RECORDS -
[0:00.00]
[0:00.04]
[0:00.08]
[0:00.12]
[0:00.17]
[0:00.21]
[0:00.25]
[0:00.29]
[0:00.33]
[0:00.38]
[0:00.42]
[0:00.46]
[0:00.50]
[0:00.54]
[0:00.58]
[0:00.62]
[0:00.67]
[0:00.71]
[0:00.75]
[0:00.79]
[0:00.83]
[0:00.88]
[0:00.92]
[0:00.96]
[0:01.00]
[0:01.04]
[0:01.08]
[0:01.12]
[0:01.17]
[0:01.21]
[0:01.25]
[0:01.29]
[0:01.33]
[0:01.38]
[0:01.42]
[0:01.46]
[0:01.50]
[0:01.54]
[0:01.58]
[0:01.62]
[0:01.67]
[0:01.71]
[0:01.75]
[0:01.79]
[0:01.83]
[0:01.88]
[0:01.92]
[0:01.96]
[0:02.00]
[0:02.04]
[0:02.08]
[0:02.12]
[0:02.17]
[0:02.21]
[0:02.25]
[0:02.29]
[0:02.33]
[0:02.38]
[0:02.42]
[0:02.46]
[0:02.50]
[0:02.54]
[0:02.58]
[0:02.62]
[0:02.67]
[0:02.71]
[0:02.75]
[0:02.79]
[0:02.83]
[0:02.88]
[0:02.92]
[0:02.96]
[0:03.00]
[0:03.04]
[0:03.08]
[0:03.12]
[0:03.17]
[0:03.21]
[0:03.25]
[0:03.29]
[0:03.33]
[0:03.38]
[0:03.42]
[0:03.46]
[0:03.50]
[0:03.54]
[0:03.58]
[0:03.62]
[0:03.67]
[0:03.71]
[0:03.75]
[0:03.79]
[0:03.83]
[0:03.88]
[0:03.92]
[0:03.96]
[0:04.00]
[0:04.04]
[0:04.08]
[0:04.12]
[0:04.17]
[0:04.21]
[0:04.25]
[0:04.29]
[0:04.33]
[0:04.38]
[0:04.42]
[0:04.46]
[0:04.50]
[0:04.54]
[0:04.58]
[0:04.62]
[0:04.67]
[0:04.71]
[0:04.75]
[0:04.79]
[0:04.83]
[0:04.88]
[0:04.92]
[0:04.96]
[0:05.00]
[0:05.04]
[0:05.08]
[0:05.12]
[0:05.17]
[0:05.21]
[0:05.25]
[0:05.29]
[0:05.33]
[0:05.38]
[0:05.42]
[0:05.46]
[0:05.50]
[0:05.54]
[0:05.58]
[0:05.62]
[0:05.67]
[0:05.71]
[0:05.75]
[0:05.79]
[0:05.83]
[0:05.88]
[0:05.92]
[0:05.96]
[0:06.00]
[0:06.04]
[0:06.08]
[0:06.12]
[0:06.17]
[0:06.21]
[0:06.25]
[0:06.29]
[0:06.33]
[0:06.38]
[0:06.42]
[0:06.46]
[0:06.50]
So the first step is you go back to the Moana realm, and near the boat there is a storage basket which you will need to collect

BRIEF -
The records above should be printed in full, exactly as they appear.

RESULT OF THE TASK -
[0:00.00]
[0:00.04]
[0:00.08]
[0:00.12]
[0:00.17]
[0:00.21]
[0:00.25]
[0:00.29]
[0:00.33]
[0:00.38]
[0:00.42]
[0:00.46]
[0:00.50]
[0:00.54]
[0:00.58]
[0:00.62]
[0:00.67]
[0:00.71]
[0:00.75]
[0:00.79]
[0:00.83]
[0:00.88]
[0:00.92]
[0:00.96]
[0:01.00]
[0:01.04]
[0:01.08]
[0:01.12]
[0:01.17]
[0:01.21]
[0:01.25]
[0:01.29]
[0:01.33]
[0:01.38]
[0:01.42]
[0:01.46]
[0:01.50]
[0:01.54]
[0:01.58]
[0:01.62]
[0:01.67]
[0:01.71]
[0:01.75]
[0:01.79]
[0:01.83]
[0:01.88]
[0:01.92]
[0:01.96]
[0:02.00]
[0:02.04]
[0:02.08]
[0:02.12]
[0:02.17]
[0:02.21]
[0:02.25]
[0:02.29]
[0:02.33]
[0:02.38]
[0:02.42]
[0:02.46]
[0:02.50]
[0:02.54]
[0:02.58]
[0:02.62]
[0:02.67]
[0:02.71]
[0:02.75]
[0:02.79]
[0:02.83]
[0:02.88]
[0:02.92]
[0:02.96]
[0:03.00]
[0:03.04]
[0:03.08]
[0:03.12]
[0:03.17]
[0:03.21]
[0:03.25]
[0:03.29]
[0:03.33]
[0:03.38]
[0:03.42]
[0:03.46]
[0:03.50]
[0:03.54]
[0:03.58]
[0:03.62]
[0:03.67]
[0:03.71]
[0:03.75]
[0:03.79]
[0:03.83]
[0:03.88]
[0:03.92]
[0:03.96]
[0:04.00]
[0:04.04]
[0:04.08]
[0:04.12]
[0:04.17]
[0:04.21]
[0:04.25]
[0:04.29]
[0:04.33]
[0:04.38]
[0:04.42]
[0:04.46]
[0:04.50]
[0:04.54]
[0:04.58]
[0:04.62]
[0:04.67]
[0:04.71]
[0:04.75]
[0:04.79]
[0:04.83]
[0:04.88]
[0:04.92]
[0:04.96]
[0:05.00]
[0:05.04]
[0:05.08]
[0:05.12]
[0:05.17]
[0:05.21]
[0:05.25]
[0:05.29]
[0:05.33]
[0:05.38]
[0:05.42]
[0:05.46]
[0:05.50]
[0:05.54]
[0:05.58]
[0:05.62]
[0:05.67]
[0:05.71]
[0:05.75]
[0:05.79]
[0:05.83]
[0:05.88]
[0:05.92]
[0:05.96]
[0:06.00]
[0:06.04]
[0:06.08]
[0:06.12]
[0:06.17]
[0:06.21]
[0:06.25]
[0:06.29]
[0:06.33]
[0:06.38]
[0:06.42]
[0:06.46]
[0:06.50]
So the first step is you go back to the Moana realm, and near the boat there is a storage basket which you will need to collect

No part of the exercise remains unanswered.